ABOUT THIS TASK » In duplicating the lines below, keep every word unchanged and drop the pictures.

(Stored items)
- Opening Delimiter -
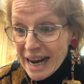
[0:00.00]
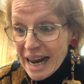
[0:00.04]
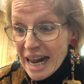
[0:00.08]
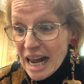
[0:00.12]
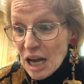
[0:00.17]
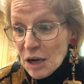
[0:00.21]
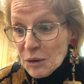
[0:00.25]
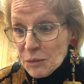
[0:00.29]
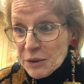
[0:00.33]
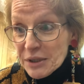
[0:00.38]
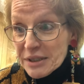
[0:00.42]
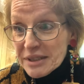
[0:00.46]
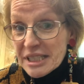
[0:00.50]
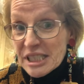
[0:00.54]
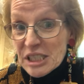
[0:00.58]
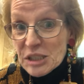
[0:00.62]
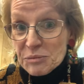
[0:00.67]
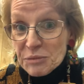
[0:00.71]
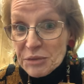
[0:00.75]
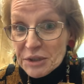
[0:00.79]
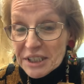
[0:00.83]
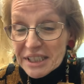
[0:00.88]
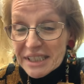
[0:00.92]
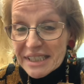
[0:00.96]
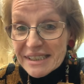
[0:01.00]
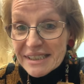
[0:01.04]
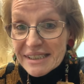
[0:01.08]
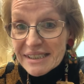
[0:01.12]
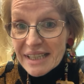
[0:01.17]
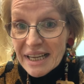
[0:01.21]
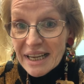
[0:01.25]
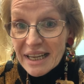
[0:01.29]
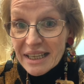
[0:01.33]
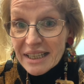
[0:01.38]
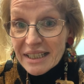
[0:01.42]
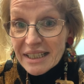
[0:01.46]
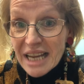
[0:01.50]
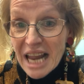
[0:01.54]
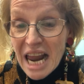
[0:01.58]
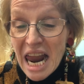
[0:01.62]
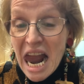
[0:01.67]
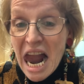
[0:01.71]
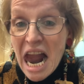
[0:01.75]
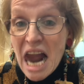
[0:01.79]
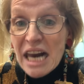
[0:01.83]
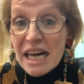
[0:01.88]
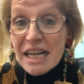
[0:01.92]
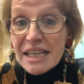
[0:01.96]
And when this book is done,
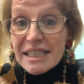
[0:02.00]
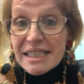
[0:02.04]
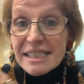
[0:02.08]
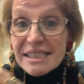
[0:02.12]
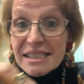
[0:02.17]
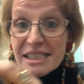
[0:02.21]
let's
- Closing Delimiter -
RESULT OF THIS EXERCISE »
[0:00.00]
[0:00.04]
[0:00.08]
[0:00.12]
[0:00.17]
[0:00.21]
[0:00.25]
[0:00.29]
[0:00.33]
[0:00.38]
[0:00.42]
[0:00.46]
[0:00.50]
[0:00.54]
[0:00.58]
[0:00.62]
[0:00.67]
[0:00.71]
[0:00.75]
[0:00.79]
[0:00.83]
[0:00.88]
[0:00.92]
[0:00.96]
[0:01.00]
[0:01.04]
[0:01.08]
[0:01.12]
[0:01.17]
[0:01.21]
[0:01.25]
[0:01.29]
[0:01.33]
[0:01.38]
[0:01.42]
[0:01.46]
[0:01.50]
[0:01.54]
[0:01.58]
[0:01.62]
[0:01.67]
[0:01.71]
[0:01.75]
[0:01.79]
[0:01.83]
[0:01.88]
[0:01.92]
[0:01.96]
And when this book is done,
[0:02.00]
[0:02.04]
[0:02.08]
[0:02.12]
[0:02.17]
[0:02.21]
let's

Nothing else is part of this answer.